Я дрожал крупною, частою дрожью. Мне досадно было на эту дрожь, но подавить ее я не мог. И я сам не знал, от волнения ли она или от холода: я был в одной рубашке, без пиджака и жилета.
– Как холодно! – сказал я и накинул пальто. Степан, не понимая, взглянул на меня.
– «Ишь, – говорят, – тоже фершал выискался!» – продолжал он. – «Иди, иди, – говорят, – а то мы тебя замуздаем по рылу!» – «Что ж, – говорю, – я пойду». Повернулся, – вдруг меня сзади по шее. Бросились на меня, зачали бить. Я вырвался, ударился бежать. Добежал до конторы. Остановился: куда идти? Никого у меня нету… Я пошел и заплакал.

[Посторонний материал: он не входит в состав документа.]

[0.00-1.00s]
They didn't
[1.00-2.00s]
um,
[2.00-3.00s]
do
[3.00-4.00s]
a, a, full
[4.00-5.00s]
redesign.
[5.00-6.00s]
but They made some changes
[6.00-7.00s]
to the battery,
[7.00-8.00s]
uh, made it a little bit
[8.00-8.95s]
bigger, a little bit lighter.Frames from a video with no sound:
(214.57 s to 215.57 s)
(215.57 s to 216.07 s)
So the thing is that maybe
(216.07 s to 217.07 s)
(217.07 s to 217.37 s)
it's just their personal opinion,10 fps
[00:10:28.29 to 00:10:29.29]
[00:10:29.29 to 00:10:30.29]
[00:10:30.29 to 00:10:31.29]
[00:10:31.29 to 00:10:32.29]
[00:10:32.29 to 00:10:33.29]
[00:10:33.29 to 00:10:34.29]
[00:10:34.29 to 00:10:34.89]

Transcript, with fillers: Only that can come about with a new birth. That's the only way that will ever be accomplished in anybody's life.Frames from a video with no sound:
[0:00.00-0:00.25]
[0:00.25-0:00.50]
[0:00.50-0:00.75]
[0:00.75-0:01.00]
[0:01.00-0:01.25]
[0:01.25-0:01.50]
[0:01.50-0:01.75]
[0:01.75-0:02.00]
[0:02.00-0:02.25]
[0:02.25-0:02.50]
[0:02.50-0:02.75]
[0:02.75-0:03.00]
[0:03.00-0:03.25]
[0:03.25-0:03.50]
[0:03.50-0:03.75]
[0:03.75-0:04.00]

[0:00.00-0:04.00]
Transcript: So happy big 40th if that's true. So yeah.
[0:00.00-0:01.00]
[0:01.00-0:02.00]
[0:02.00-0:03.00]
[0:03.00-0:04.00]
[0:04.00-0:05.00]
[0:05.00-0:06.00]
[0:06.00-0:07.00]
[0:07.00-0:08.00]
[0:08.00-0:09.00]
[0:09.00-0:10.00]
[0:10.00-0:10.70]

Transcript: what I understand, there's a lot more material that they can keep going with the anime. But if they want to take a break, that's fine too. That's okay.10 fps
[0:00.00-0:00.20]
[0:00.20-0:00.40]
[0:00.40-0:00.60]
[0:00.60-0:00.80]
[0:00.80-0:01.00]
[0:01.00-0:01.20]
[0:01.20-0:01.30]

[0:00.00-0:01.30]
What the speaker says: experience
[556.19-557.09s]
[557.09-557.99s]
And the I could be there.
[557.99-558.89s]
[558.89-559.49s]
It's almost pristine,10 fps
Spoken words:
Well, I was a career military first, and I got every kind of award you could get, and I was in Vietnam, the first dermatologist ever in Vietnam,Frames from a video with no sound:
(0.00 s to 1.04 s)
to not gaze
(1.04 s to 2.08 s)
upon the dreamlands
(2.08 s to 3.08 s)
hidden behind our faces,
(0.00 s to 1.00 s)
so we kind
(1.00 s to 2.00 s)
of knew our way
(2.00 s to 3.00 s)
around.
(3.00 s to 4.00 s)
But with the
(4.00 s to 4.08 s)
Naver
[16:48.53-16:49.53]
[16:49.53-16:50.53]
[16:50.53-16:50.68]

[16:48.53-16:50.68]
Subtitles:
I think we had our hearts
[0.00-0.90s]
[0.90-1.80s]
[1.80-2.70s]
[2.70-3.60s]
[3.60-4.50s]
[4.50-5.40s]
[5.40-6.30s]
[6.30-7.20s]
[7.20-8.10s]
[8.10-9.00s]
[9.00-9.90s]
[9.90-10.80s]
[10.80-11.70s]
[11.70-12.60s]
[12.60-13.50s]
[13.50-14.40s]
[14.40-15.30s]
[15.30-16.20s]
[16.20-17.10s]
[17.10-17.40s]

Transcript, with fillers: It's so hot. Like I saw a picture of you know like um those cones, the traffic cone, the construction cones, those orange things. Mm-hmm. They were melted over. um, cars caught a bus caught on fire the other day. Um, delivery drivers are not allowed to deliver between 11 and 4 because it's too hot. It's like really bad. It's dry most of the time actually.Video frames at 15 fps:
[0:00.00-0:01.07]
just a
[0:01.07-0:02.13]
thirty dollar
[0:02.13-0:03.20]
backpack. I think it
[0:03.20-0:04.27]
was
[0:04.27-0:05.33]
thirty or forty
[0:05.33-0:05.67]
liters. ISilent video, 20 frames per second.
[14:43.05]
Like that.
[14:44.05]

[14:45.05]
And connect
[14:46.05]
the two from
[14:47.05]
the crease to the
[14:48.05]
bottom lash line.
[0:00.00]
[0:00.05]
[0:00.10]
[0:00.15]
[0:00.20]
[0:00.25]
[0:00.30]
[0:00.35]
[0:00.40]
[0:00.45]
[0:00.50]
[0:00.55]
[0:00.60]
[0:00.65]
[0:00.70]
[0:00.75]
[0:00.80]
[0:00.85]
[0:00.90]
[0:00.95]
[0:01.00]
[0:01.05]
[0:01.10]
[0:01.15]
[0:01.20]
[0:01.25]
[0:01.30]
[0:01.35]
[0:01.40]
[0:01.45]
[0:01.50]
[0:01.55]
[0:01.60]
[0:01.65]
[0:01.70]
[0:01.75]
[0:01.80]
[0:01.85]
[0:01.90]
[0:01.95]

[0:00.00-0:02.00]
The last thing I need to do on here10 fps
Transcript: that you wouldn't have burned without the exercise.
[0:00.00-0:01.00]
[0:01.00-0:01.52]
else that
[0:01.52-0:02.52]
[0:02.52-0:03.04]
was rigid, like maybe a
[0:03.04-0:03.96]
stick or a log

Думаю: пойду к доктору. Скучно мне стало, скучно: за что?
Он замолчал, глухо и прерывисто всхлипывая. У меня самого рыдания подступили к горлу. Да, за что?
Степан сидел, понурив голову, с вздрагивавшею от рыданий грудью. Узор его закапанной кровью рубашки был мне так знаком! Серая истасканная штанина поднялась, из‑под нее выглядывала голая нога в стоптанном штиблете… Я вспомнил, как две недели назад этот самый Степан, весь забрызганный холерною рвотою, три часа подряд на весу продержал в ванне бесчувственного больного. А те боялись даже пройти мимо барака. И вот теперь, отвергнутый, избитый своими, он шел за защитою ко мне: я сделал его нашим «сообщником», из‑за меня он стал чужд своим.
Степан заговорил снова:
– «Завелись, – говорят, – доктора у нас, так и холера пошла». Я говорю: «Вы подумайте в своей башке, дайте развитие, – за что? Ведь у нас сколько народу выздоравливает; иной уж в гроб глядит, и то мы его отходим Разве мы что делали, разве с нами какой вышел конфуз?» В комнату неслышно вошел высокий парень в пиджаке и красной рубашке, в новых, блестящих сапогах. Он остановился у порога и медленно оглядел Степана. Я побледнел.
– Что вам нужно?
Он еще раз окинул взглядом Степана, не отвечая, повернулся и вышел. Я тогда забыл запереть дверь, и он вошел незамеченным.